───── Task data ─────

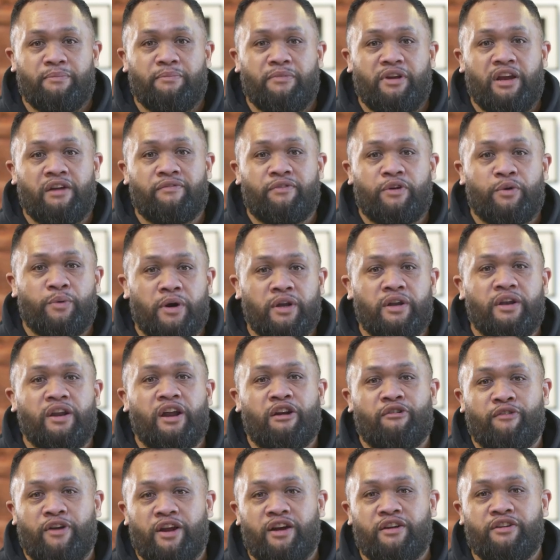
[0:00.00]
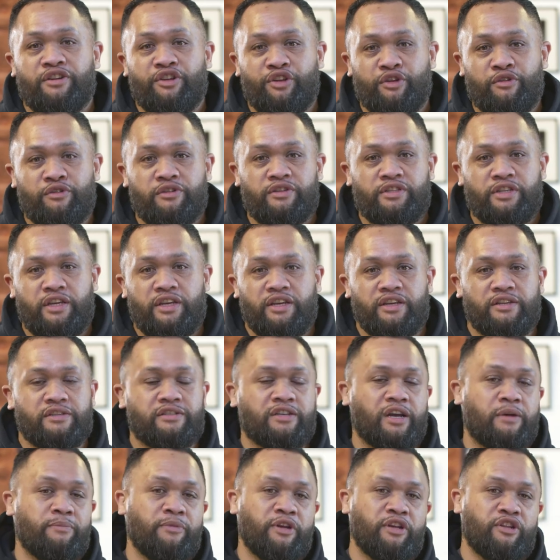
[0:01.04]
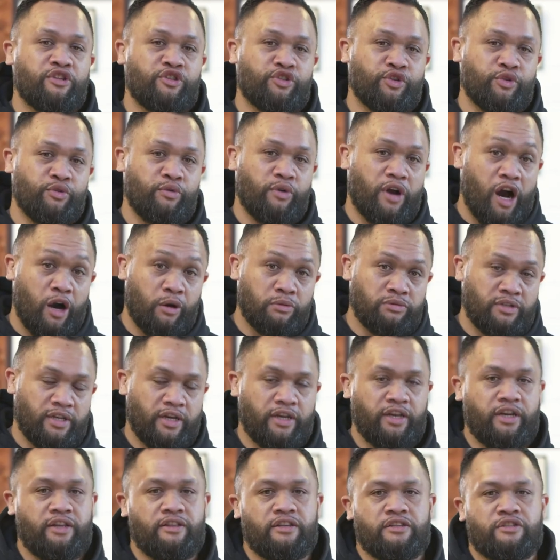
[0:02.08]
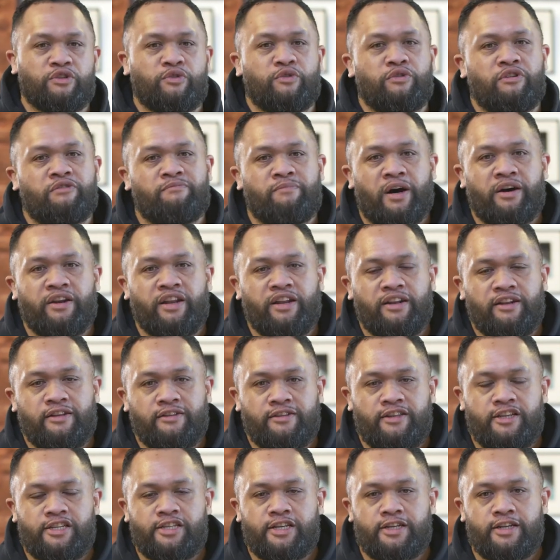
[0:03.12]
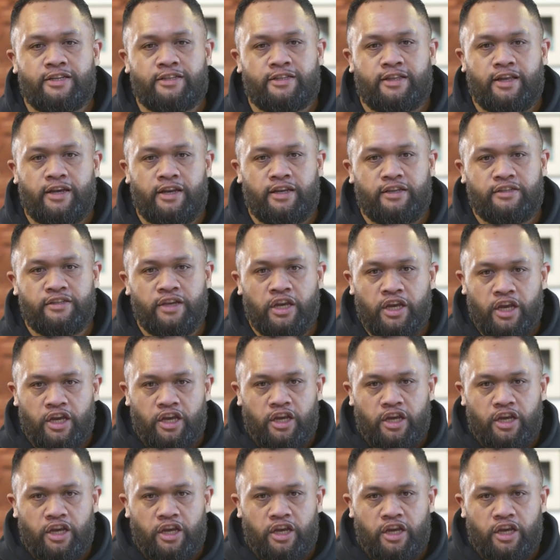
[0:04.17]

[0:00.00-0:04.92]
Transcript: Everyone around UC is coming to Aotahi, the School of Māori and Indigenous Studies,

─────

§ What you are asked to do
Set down every record exactly as written, but drop the pictures.

§ Task answer
[0:00.00]
[0:01.04]
[0:02.08]
[0:03.12]
[0:04.17]

[0:00.00-0:04.92]
Transcript: Everyone around UC is coming to Aotahi, the School of Māori and Indigenous Studies,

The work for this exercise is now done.